Rather, Mamata Banerjee wants funds for her own projects and her high-stakes challenge is based on a calculation that her party's 19 seats have made it indispensable to future parliamentary coalitions.
Thus, even if the present government were unwilling, future coalitions headed by the National Democratic Alliance would be more amenable to giving her funds with poor conditions. In fact, Abhijit Mukherjee's unopposed election in Jangipur also implies that a future rapprochement with the Congress is possible.
Banerjee's possible second concern is her knowledge of the present condition of the West Bengal economy. In terms of the level of economic development, West Bengal is woefully behind the major industrialised states of India.
Newspaper reports have noted declines in West Bengal's share of the national GDP from the early 80s to 2010, a decline in per-capita income relative to the national average during this period, and a stunning decline in the share of the industrial sector in the state's economy from the mid-1990s to till 2010.

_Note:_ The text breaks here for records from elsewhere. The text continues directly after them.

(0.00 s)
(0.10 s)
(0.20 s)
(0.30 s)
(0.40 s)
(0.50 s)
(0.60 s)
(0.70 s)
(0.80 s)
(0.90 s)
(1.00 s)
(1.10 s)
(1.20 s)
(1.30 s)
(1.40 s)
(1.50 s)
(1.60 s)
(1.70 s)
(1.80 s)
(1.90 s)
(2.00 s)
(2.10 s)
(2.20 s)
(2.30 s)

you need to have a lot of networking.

The facts of de-industrialisation and a corresponding fall in income are well known. Furthermore, these factors did not affect the CPI-M's peasant oriented strategy until the mid-2000s because the CPI-M sought to freeze this peasant support base through interlocking schemes in rural property-rights, distribution of resources, and voting behaviour to perpetuate itself in power.
The CPI-M grand coalition fell apart when the Buddhadeb Bhattacharya government broke this peasantisation strategy by threatening the status-quo on land ownership and usage based on an effort to re-industrialise the economy.

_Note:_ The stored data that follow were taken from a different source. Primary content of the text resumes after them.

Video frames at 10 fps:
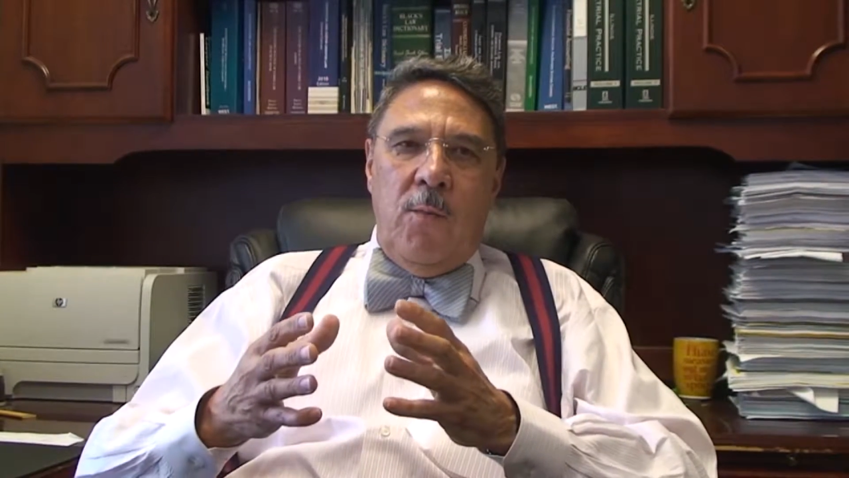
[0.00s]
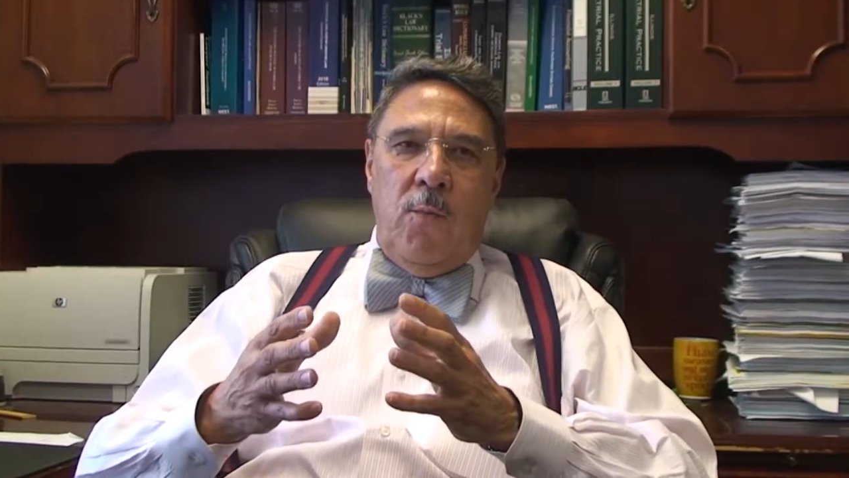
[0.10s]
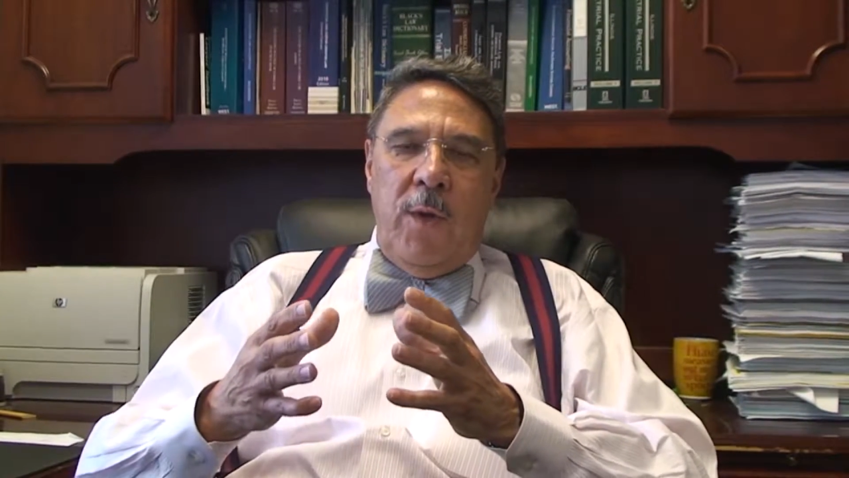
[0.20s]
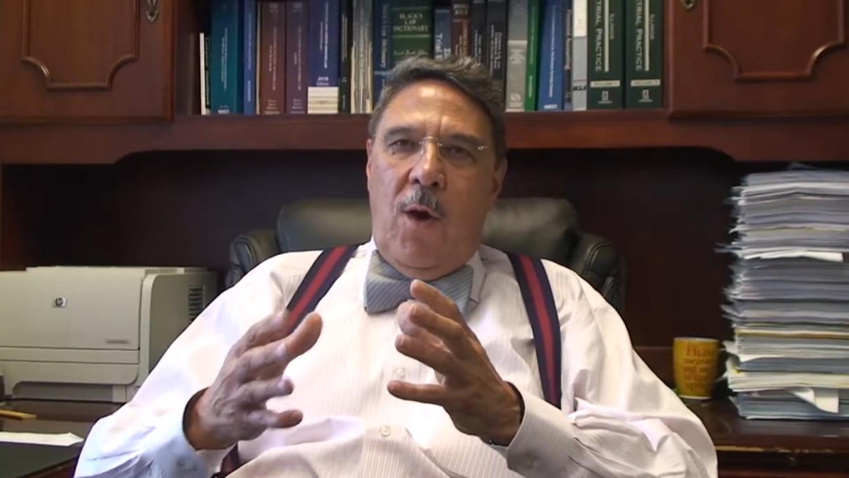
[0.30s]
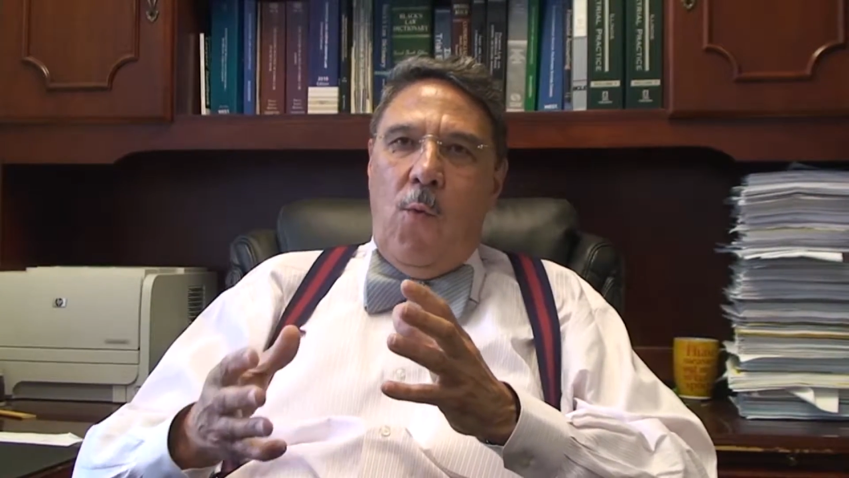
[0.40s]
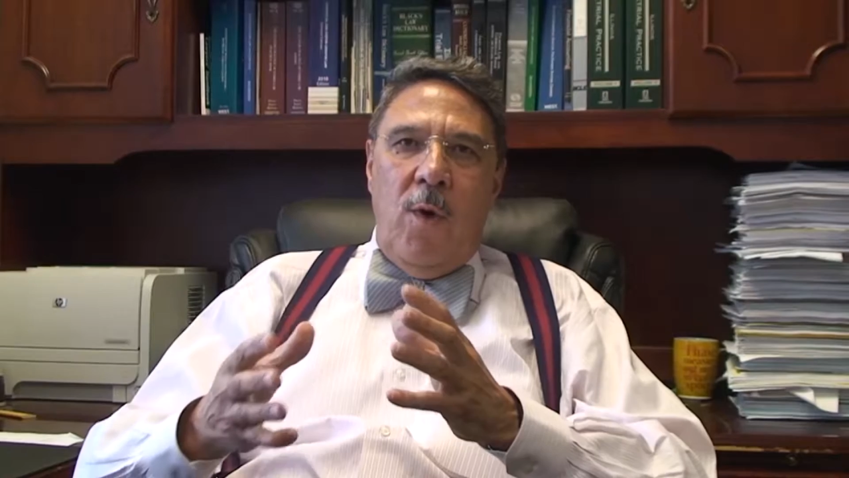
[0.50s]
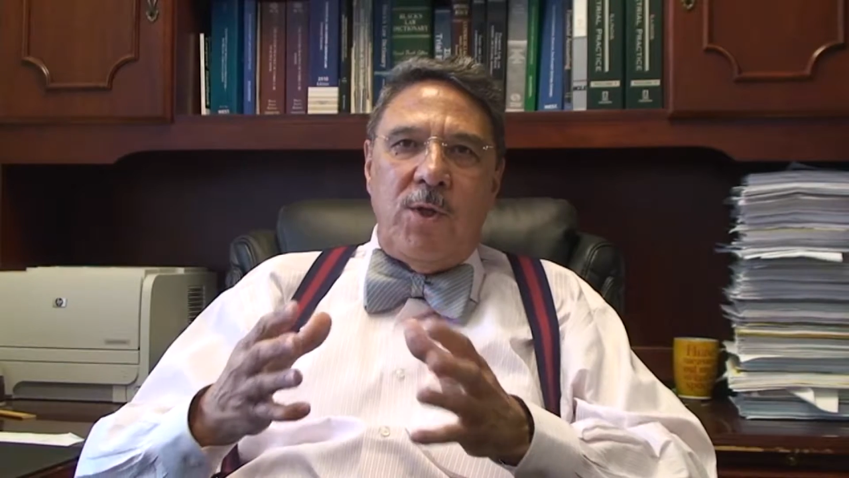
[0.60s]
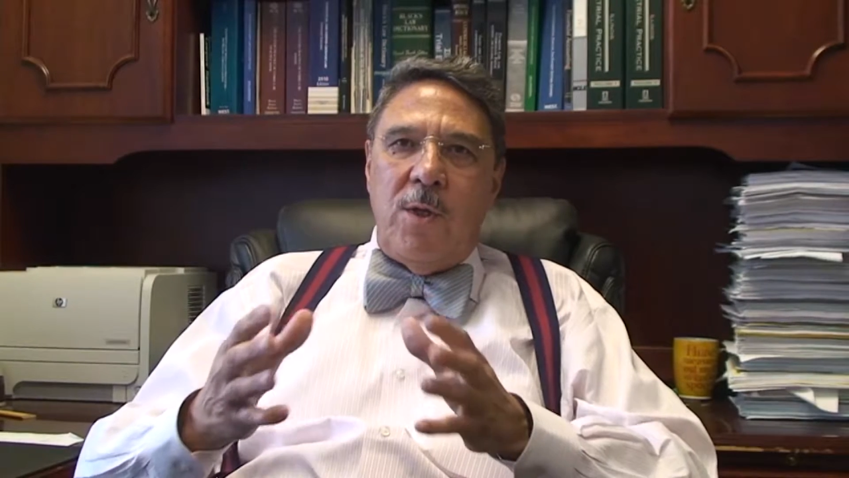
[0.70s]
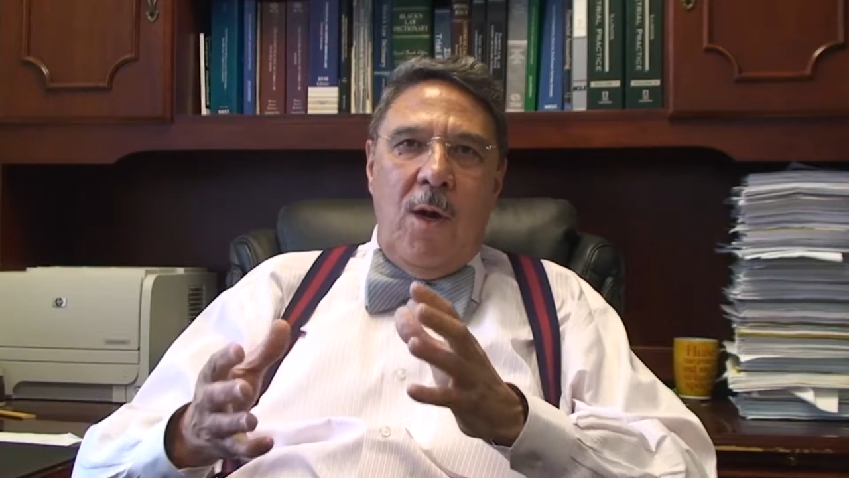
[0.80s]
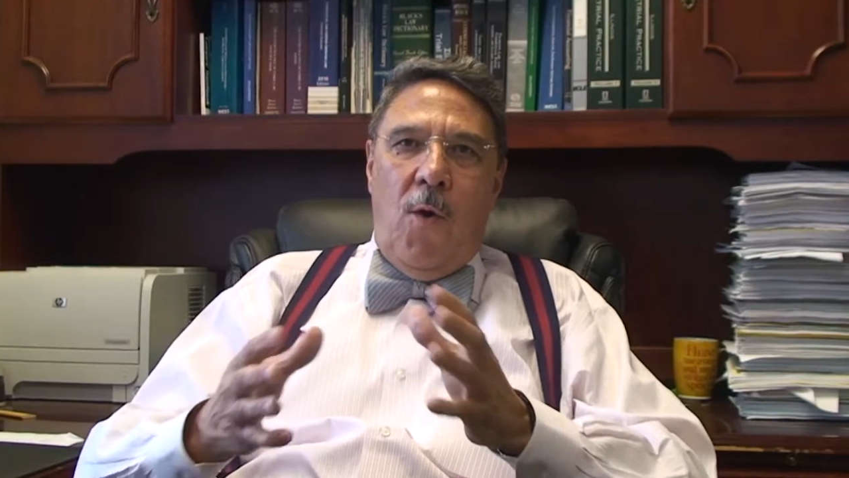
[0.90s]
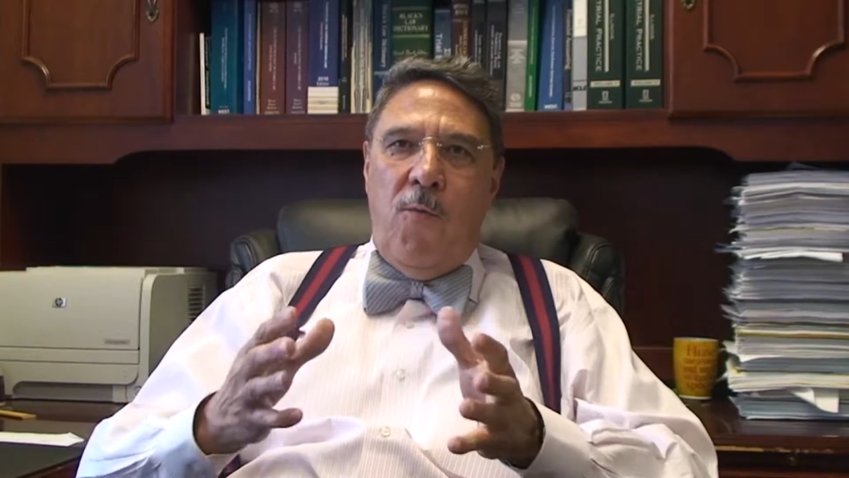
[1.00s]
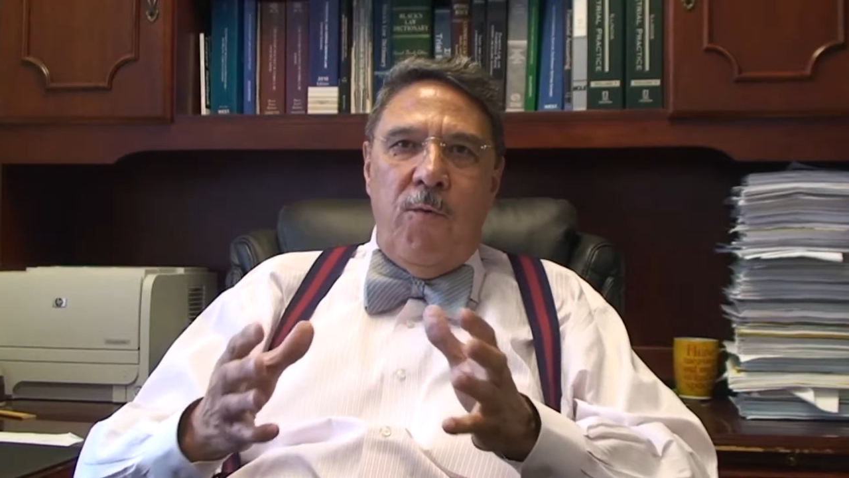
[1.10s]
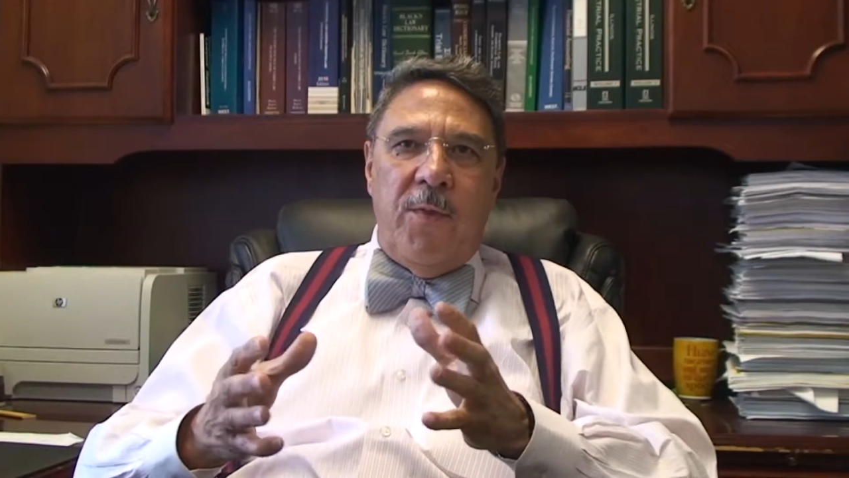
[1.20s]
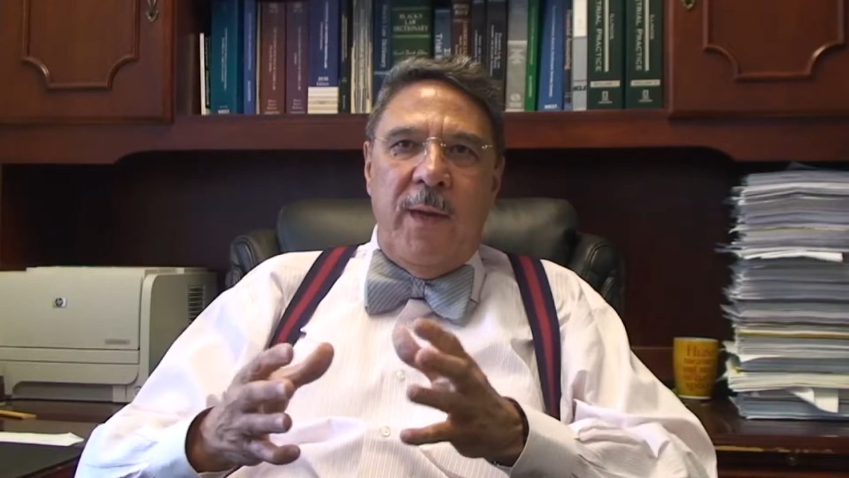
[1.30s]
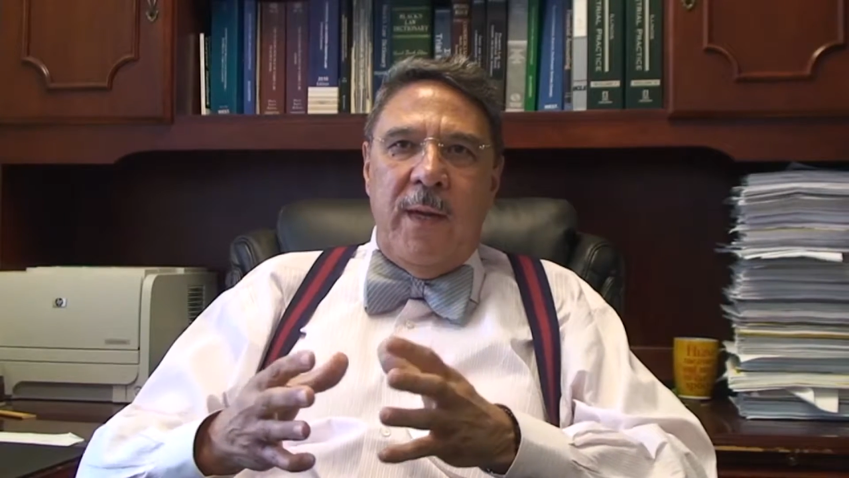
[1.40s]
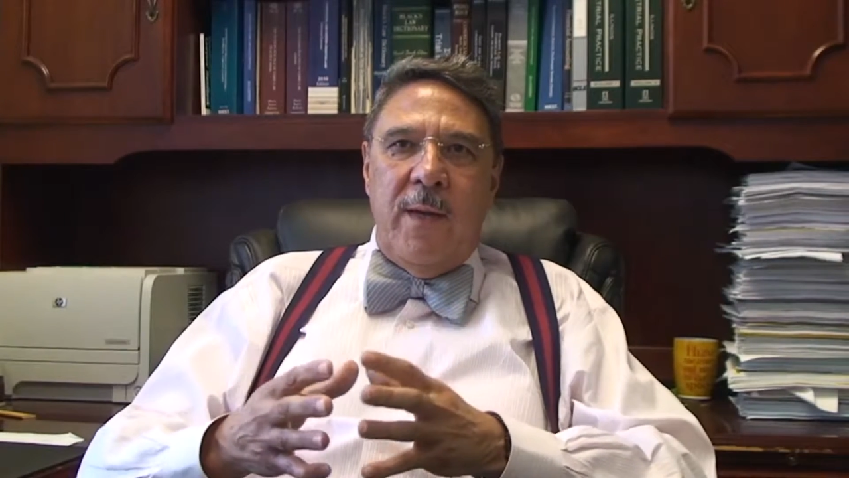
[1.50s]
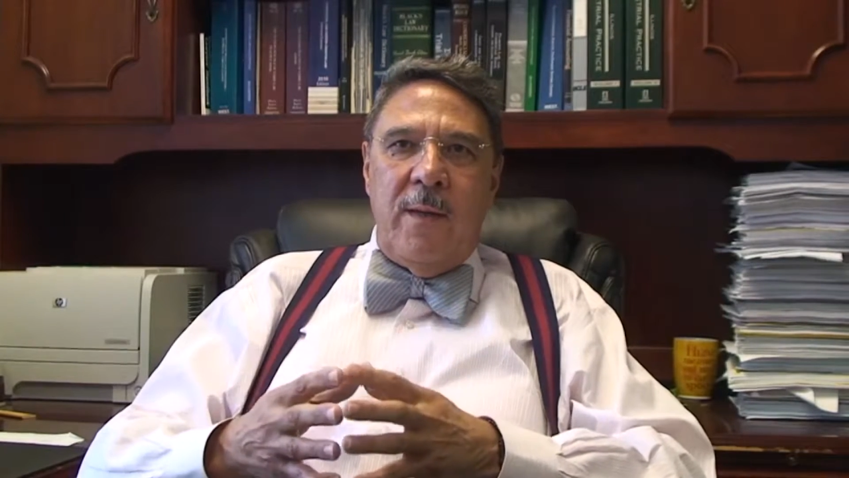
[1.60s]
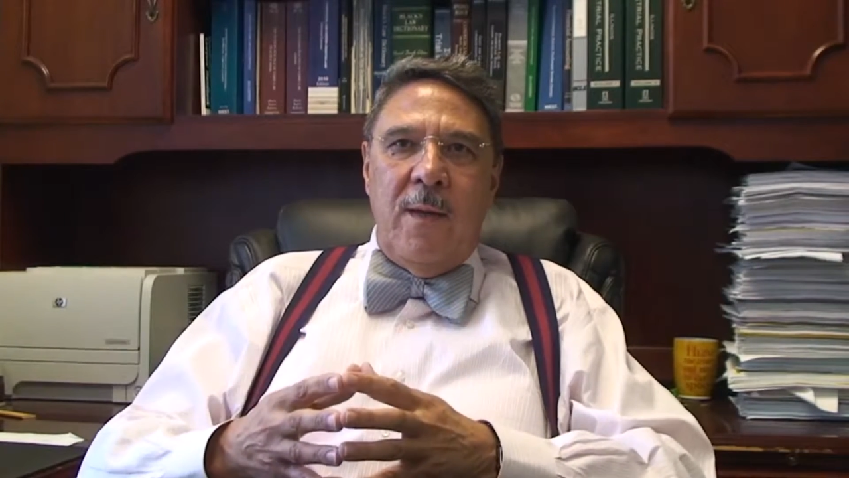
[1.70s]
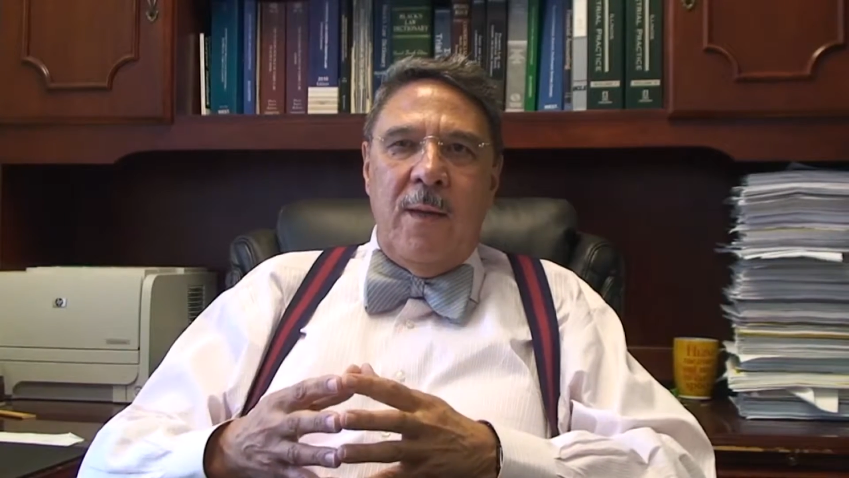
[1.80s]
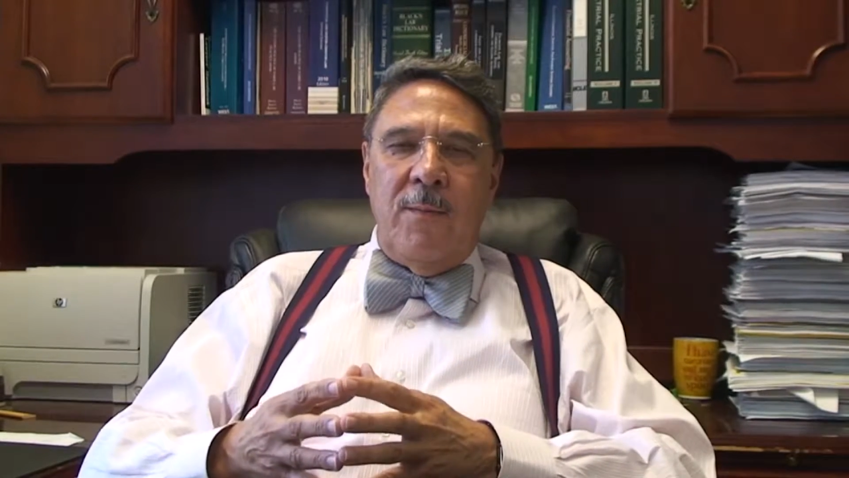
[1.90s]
we don't want you to overthink it.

Banerjee has inherited a deeply different state than the CPI-M did in 1977 when West Bengal was an industrial economy capable of transforming peasants into factory workers.
Today, Bengal is an agricultural economy consisting of small-scale peasant producers who produce enough to subsist with a little surplus that can enter the market. Between the peasants and the consumers in the urban areas, there has developed in the meanwhile a large chain of intermediaries. These can be petty traders buying from peasants, accumulating the produce, and bringing it to large wholesale urban markets.

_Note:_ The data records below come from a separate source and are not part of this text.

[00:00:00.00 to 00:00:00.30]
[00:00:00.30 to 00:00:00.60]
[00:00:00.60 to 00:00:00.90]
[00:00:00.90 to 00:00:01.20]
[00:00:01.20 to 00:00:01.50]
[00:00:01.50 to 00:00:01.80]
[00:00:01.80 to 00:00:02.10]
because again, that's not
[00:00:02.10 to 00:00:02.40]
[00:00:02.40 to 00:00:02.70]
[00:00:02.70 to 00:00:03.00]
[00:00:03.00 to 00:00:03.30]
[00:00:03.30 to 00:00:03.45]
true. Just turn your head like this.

After that, a set of small grocers and traders sell the produce in numerous retail outlets. This informal economy has prevented mass unemployment, lowered the population pressure in the rural sector, and provided smoother access to agricultural produce to urban consumers.
Banerjee is perhaps afraid that the large box stores with independent distribution networks, that FDI in the retails sector entails, will destroy this intermediary class of petty traders, merchants, and small shopkeepers.
Without any corresponding expansion in the manufacturing sector, and a large segment of the young population denied entry into the service sector in Bengal and other states due to the CPI-M's disastrous Bengali-medium educational strategy, the displaced population cannot be socio-economically integrated.
A scenario of post-Partition radicalisation headed by displaced peasants and lower middle classes from East Pakistan, similar to the one exploited by the Communists in the 1950s and 1960s, can consequently reoccur.
In light of her political fears, Banerjee's stance against retail FDI is justifiable. However, West Bengal cannot feed and clothe her millions and provide honourable avenues for socioeconomic advancement without re-industrialising itself. Such re-industrialisation implies the smooth availability of cheap goods and services in urban areas, not just in Kolkata, but in smaller cities such as Darjeeling, Kurseong, Kharagpur, Asansol, Durgapur, to name a few.
Thus, partial introduction of FDI in the retail sector, restricted to urban areas and in certain sectors, will allow us to go back to the front.

The writer is a post-doctoral research fellow at the department of Sociology, University of Pretoria, South Africa.